What triggers this? A rejection
Ooh, snap! What did you do? I was thinking of a series of things that lead to this idea I see can be so big someone could pull off. Too excited, too quick I dropped it on his plate. Didn’t mean for the sauce to splatter all over him.
You never had to learn this before? I have. But I just realized this isn’t standard Hindi I knew, this is Sanskrit. More complex, more protected. You try to speak it without learning its tradition, you get punished.
Sounds like you found an iceberg. Your ship got rocked! Yes.
Whose iceberg did you crack last? My own.

New iceberg. Uh huh.

I like that. Yea, me too.

I know you do. Shut up.


“What is design?” We would get asked on the first day of product design class. The conclusion is always this: that design is all around us. In things we read, information, in things we touch, objects, and in things we need to appreciate through non-tangible senses such as music, art, and food. Even as humans. We design ourselves. We make the choices we make, making choices is design. We choose the clothes we wear, we choose our friends, we choose the place we live in, every choice we make, is a process of design. We design ourselves as well as our own surroundings. That said, humans are individual pieces of design work. But Design is a designer’s word. Not a people’s word. I had to rephrase. Design is a language. If Design is a language, then every single human being has its own personal language.


Some languages are easier to learn than others. Spanish is relatively easy in comparison to Chinese. You can even tell from their restaurant environments. Try going into a Chinese restaurant. Unless drunk, and visited past 3am, you will notice at how unwillingly inconvenienced (generally speaking) its staffs are. You get seated quick, demanded to order pretty quick, eat even quicker, so they can kick you out for the next waiting customer (if busy. usually when cheap, it’s busy). But, you do want to eat there. So you have to harden up and live with it. You try to protest, you will start an argument, you still insist, you will get kicked out. Getting blacklisted is possible.

Then, when you give the restaurant more frequent visits and get familiarised with the staff (not pushing), only then cold greetings can turn into small smiles, then into small chats, then you start to know their spouses and childrens’ names by heart, the next thing you know?
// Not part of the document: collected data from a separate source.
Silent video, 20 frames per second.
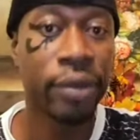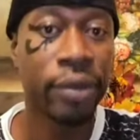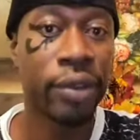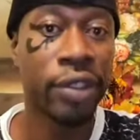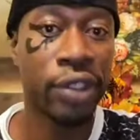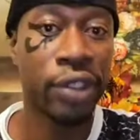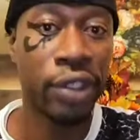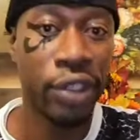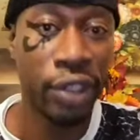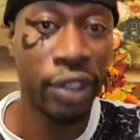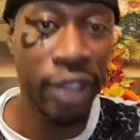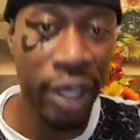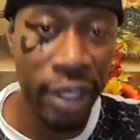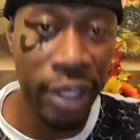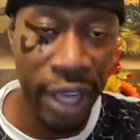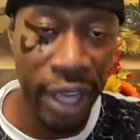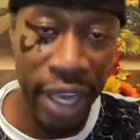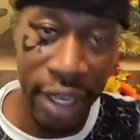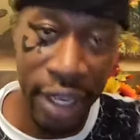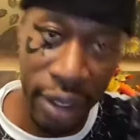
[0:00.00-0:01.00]

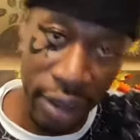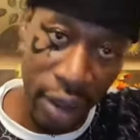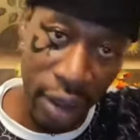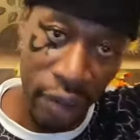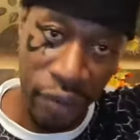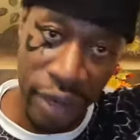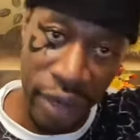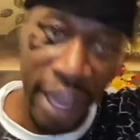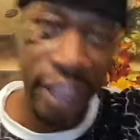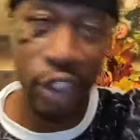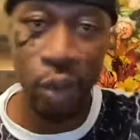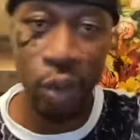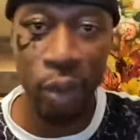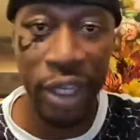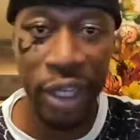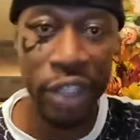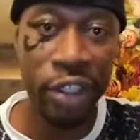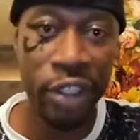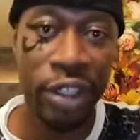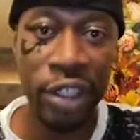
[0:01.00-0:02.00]
Sunday of next
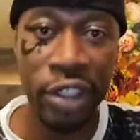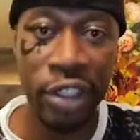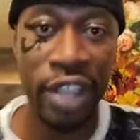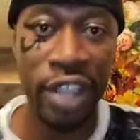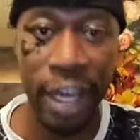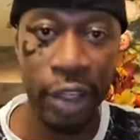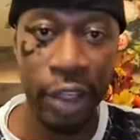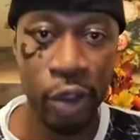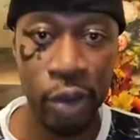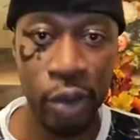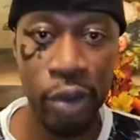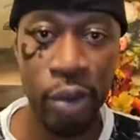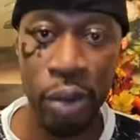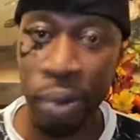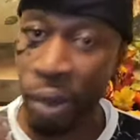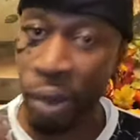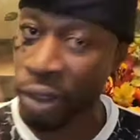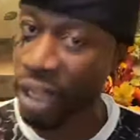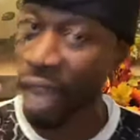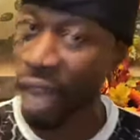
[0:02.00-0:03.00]
week to the schedule. We're
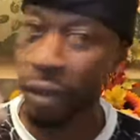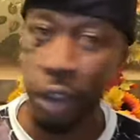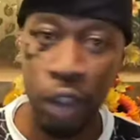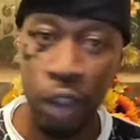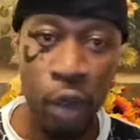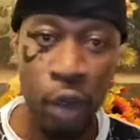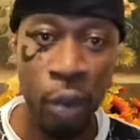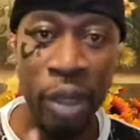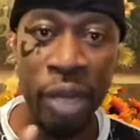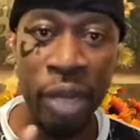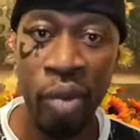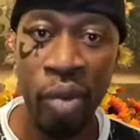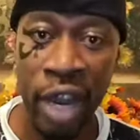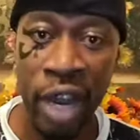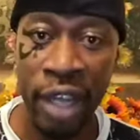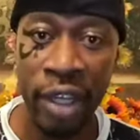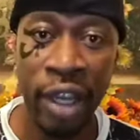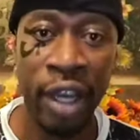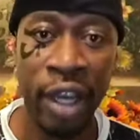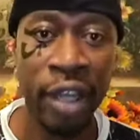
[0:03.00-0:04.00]
supposed to have a two week
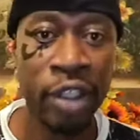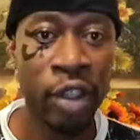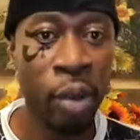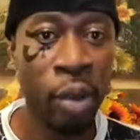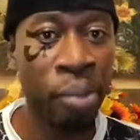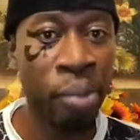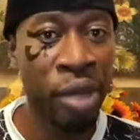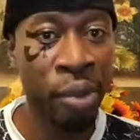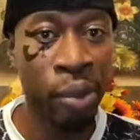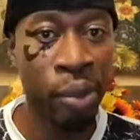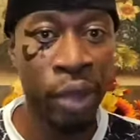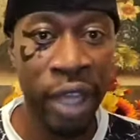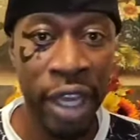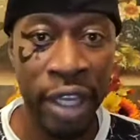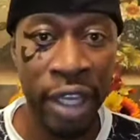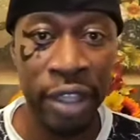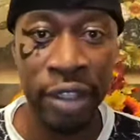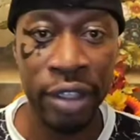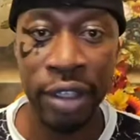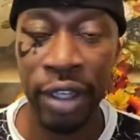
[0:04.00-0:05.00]
break so people
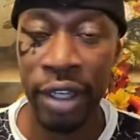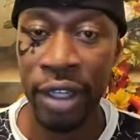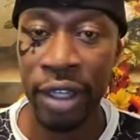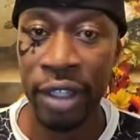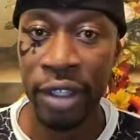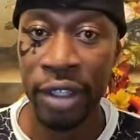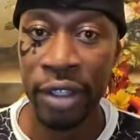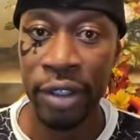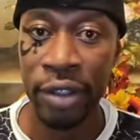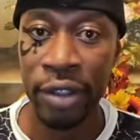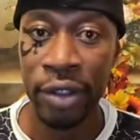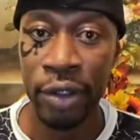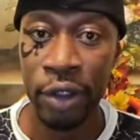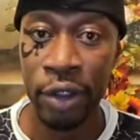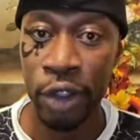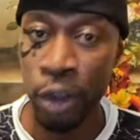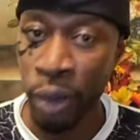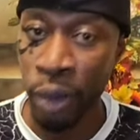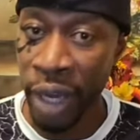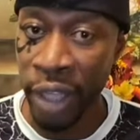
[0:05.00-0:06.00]
can
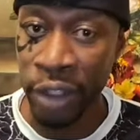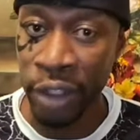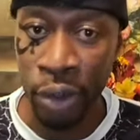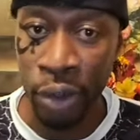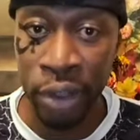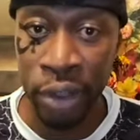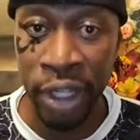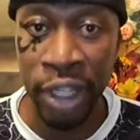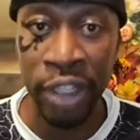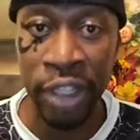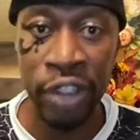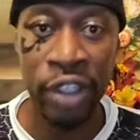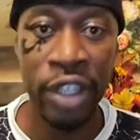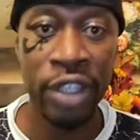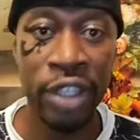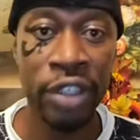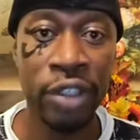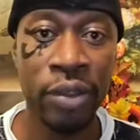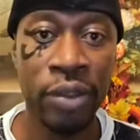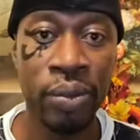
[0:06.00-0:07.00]
do their due
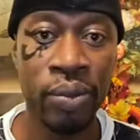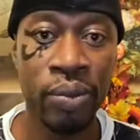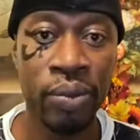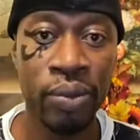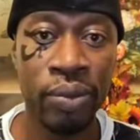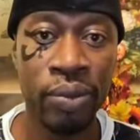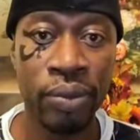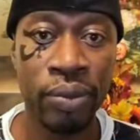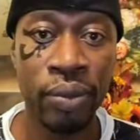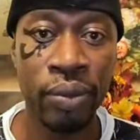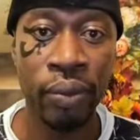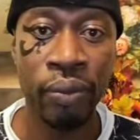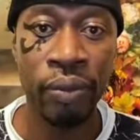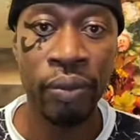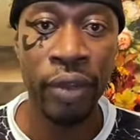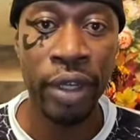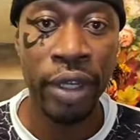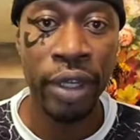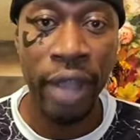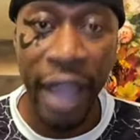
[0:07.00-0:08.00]
diligence,
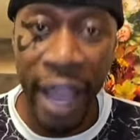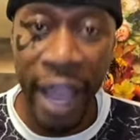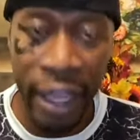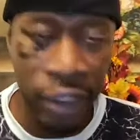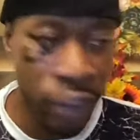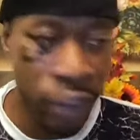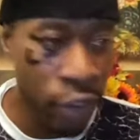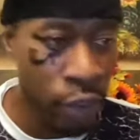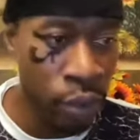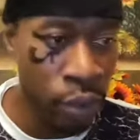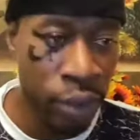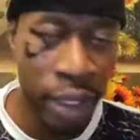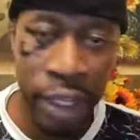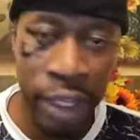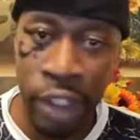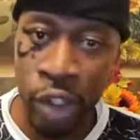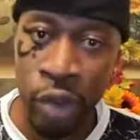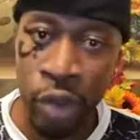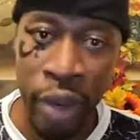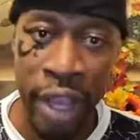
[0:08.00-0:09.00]
execute their
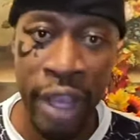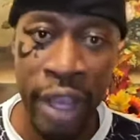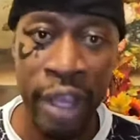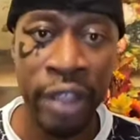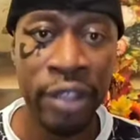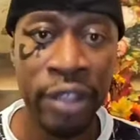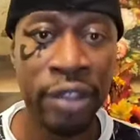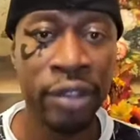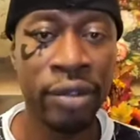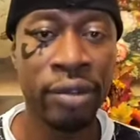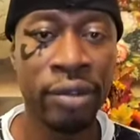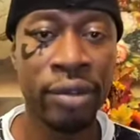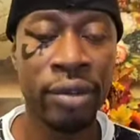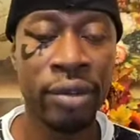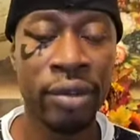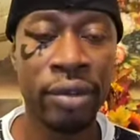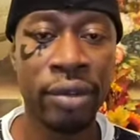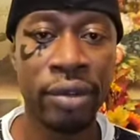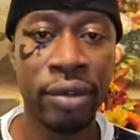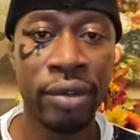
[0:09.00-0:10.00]
trades,
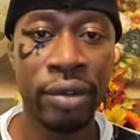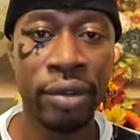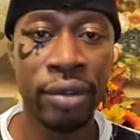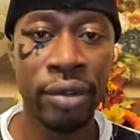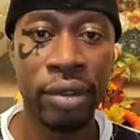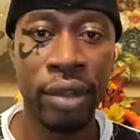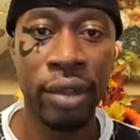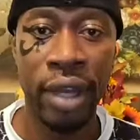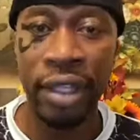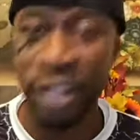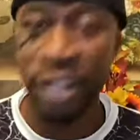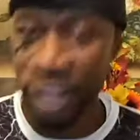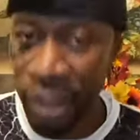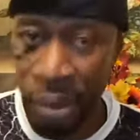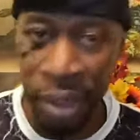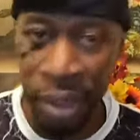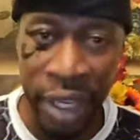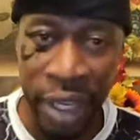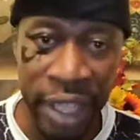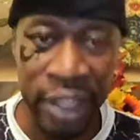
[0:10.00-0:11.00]

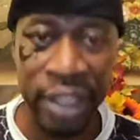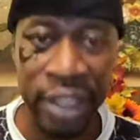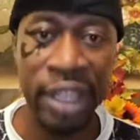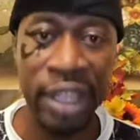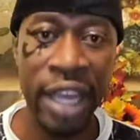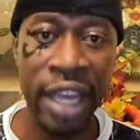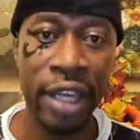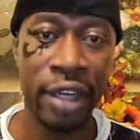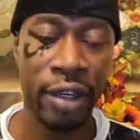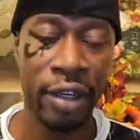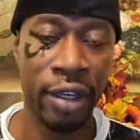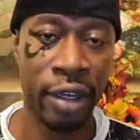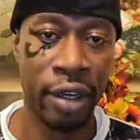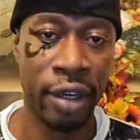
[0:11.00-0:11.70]
assimilate the data.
The Chinese are not as nasty as you thought they’d be, and he is serving you beer, right now, inside a teapot, past the legal serving hour. I mean.. You’d still be able to bribe any Chinese into breaking the law as long as you have extra cash. But here, he’s giving you that beer for free, past the legal serving hour. Because he likes you.

Not any more different than people.

*I am Chinese. I reserve all rights to talk about my own people in any way I want.